2012’de yapılan bir başvuru üzerine aynı kurul bu sefer de yapının tescil kaydının kaldırılmasına karar vermiş.
Bundan sekiz yıl sonra İBB “Brütalist mimarinin ülkemizdeki seçkin örneklerinden biri olması ve yapıldığı dönemde farklı mimari yaklaşım ve uygulamaları ortaya koymuş olması sebebiyle Tercüman Gazetesi Binası’nın tescil durumunun yeniden değerlendirilmesi” talebinde bulunmuş. Bu başvurudan bir buçuk yıl sonra kurul “Söz konusu Tercüman Gazetesi Binası’nın sanatsal, mimari ve estetik niteliklerini anlatan ve üniversitelerin ilgili bölümleri tarafından hazırlanan raporun, ilgili koruma bölge kuruluna iletilmesinden sonra konunun değerlendirilebileceği” cevabını vermiş İBB’ye. İBB söz konusu binanın teknik ve estetik niteliklerine ilişkin hazırlanan ayrıntılı bir raporu kurula hemen ulaştırmış ama geçen sürede yeni bir karar çıkmadan İstanbul’un ikonik binasının ansızın yıkılmış olduğu öğrenilmiş.

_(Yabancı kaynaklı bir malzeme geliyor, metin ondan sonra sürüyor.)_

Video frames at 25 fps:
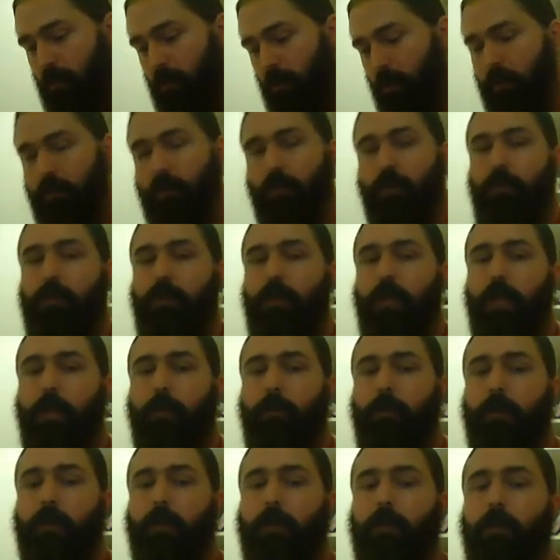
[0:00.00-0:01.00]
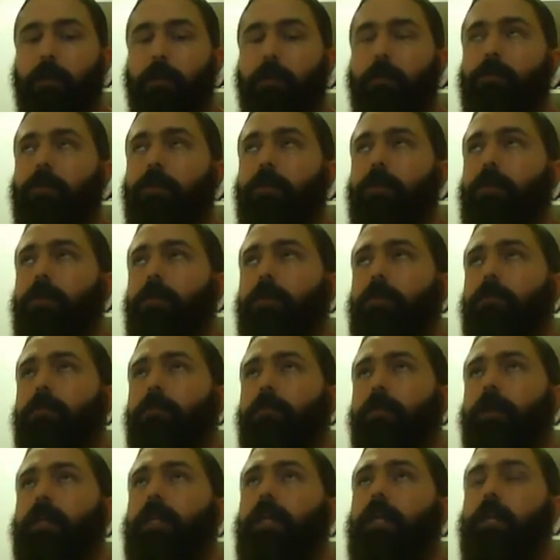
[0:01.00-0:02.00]
a true champion, you know, true
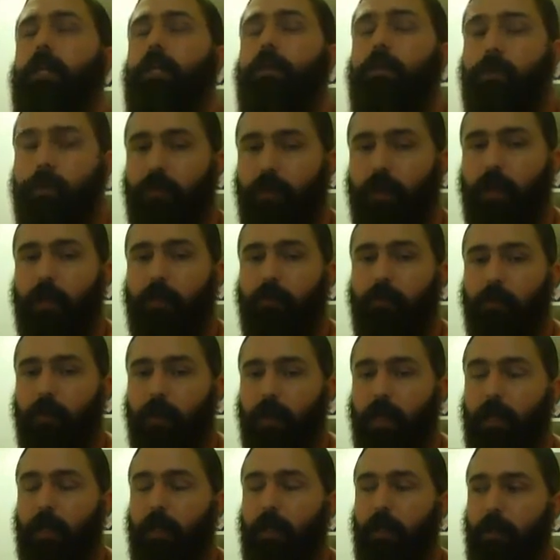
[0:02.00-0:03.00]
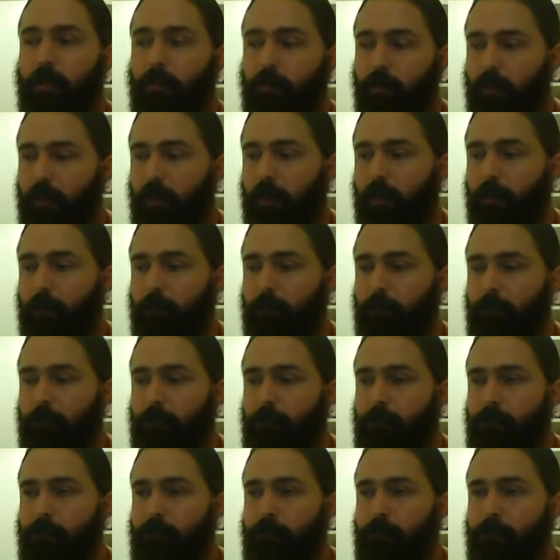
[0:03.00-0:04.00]
freaky strength for that kind of thing.
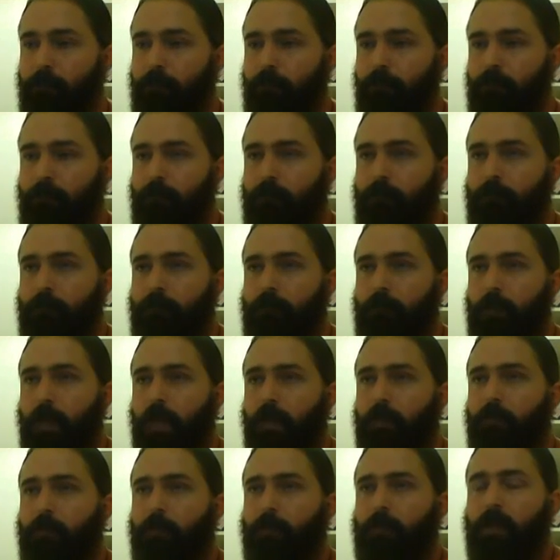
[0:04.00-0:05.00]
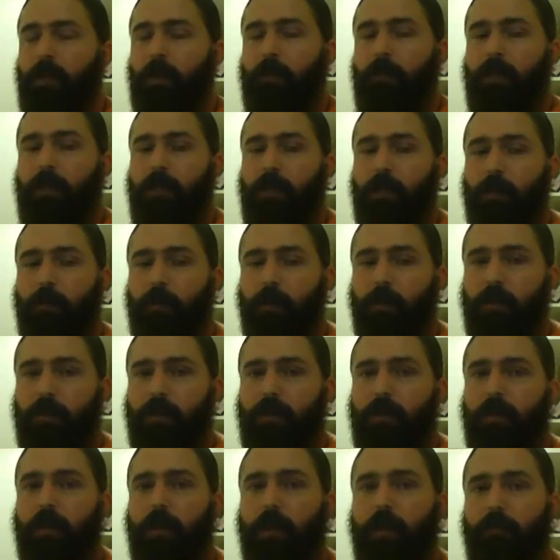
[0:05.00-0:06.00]
And from time to time, I'll
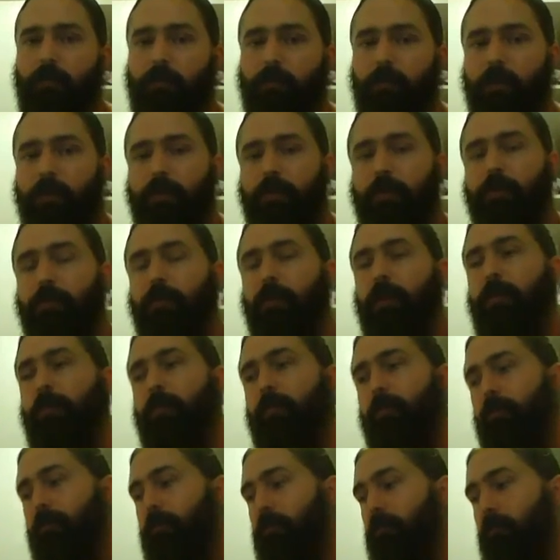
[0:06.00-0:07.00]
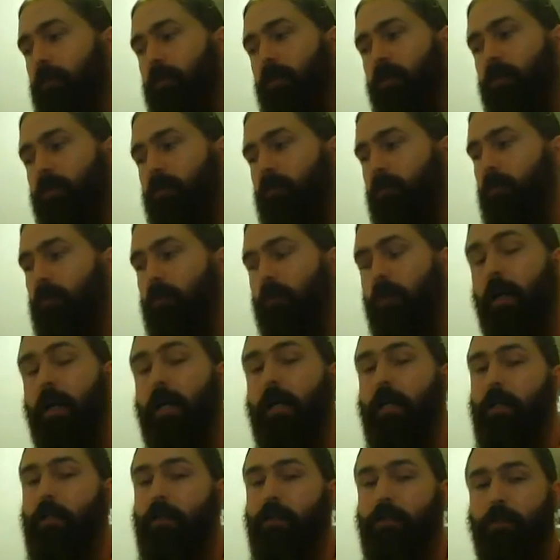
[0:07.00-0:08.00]
still have fun doing my
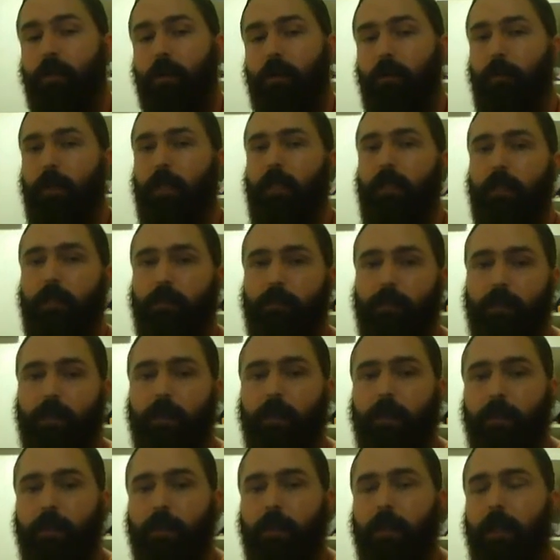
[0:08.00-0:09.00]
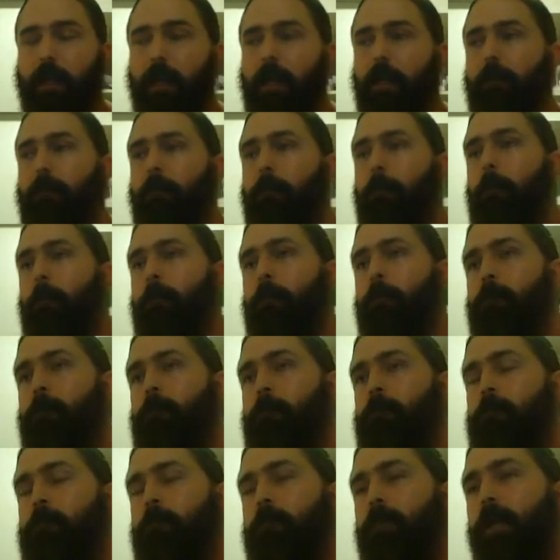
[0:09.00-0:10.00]
variety of strongman lifts and this and that.
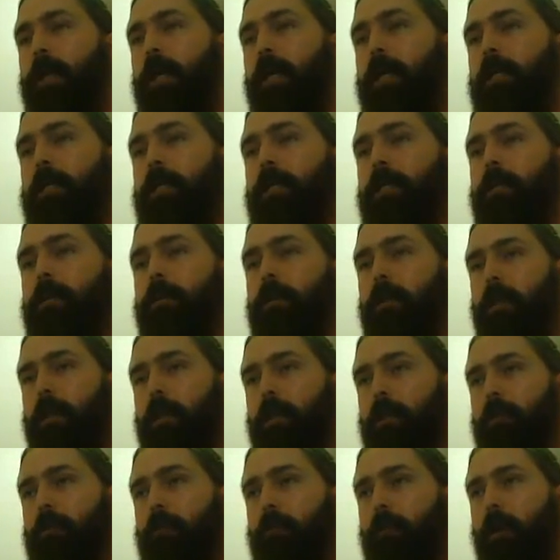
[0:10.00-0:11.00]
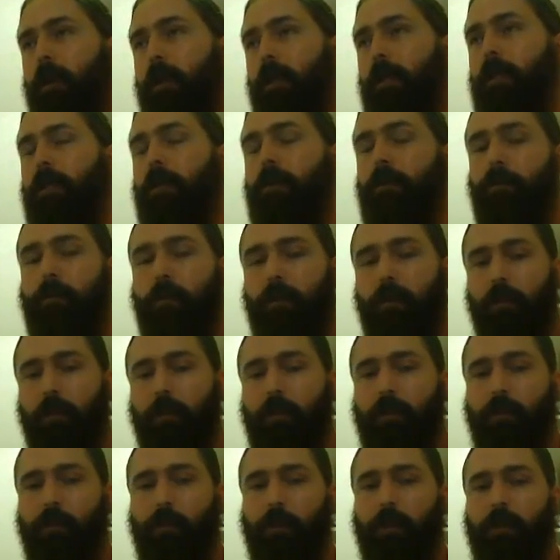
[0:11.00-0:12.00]
But ideally, I need to
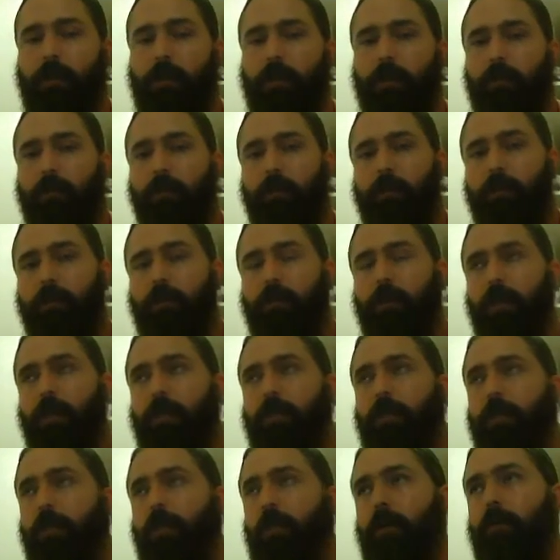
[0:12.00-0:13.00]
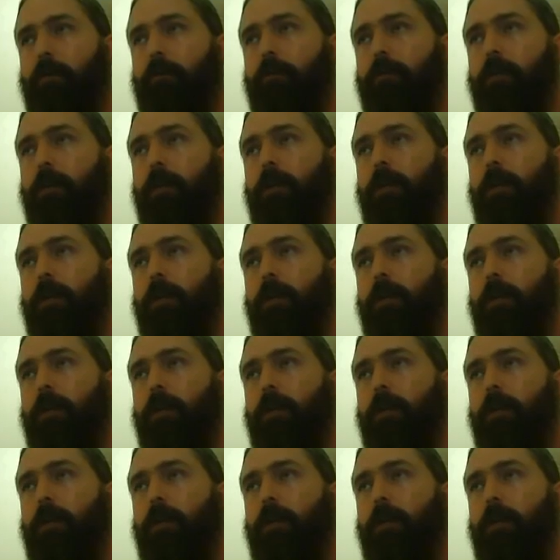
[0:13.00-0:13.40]
encourage myself in the direction of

Hiçbirimiz bu olup bitene şaşırmadık, çünkü toplumsal gerçeğimiz malum… Muhafazakar bir toplum olduğumuz söyleniyor. Ancak muhafaza edilmesi gerektiğini düşündüğümüz değerler tarihi ve doğal zenginliklerimiz değil.
Üstelik Tercüman gazetesi bu ülkedeki sağ siyasetin ve “muhafazakar” entelijansiyanın tarihinde çok önemli yeri olan bir kurum. İstanbul’un hafıza mekanlarından biri olan ikonik binasının korunmasını ve söz gelimi Basın Müzesi olarak değerlendirilmesini öncelikle sağcı siyasetçilerin ve muhafazakar aydınların istemesi gerekirdi. Önümüzdeki tablo bu hususta fazlasıyla paradoksal: “Solcu” Mimarlar Odası ile “CHP’li belediye” yıkıma karşı çıkıyor, sağcılar ve muhafazakarlar seslerini çıkarmıyor. Daha doğrusu toplumun kahir ekseriyetinin umurunda değil konu.
Geçmişte de böyleydi... 1930’larda Prost Planı doğrultusunda İstanbul’un en önemli tarihi yapılarının bir kısmı koruma altına alınırken çok değerli bazı yapılar ise ortadan kaldırıldı. Semavi Eyice’den öğrendiğimize göre plan gereği yıkılmasına ihtiyaç olmayan birtakım yapılar da pay almıştır bundan.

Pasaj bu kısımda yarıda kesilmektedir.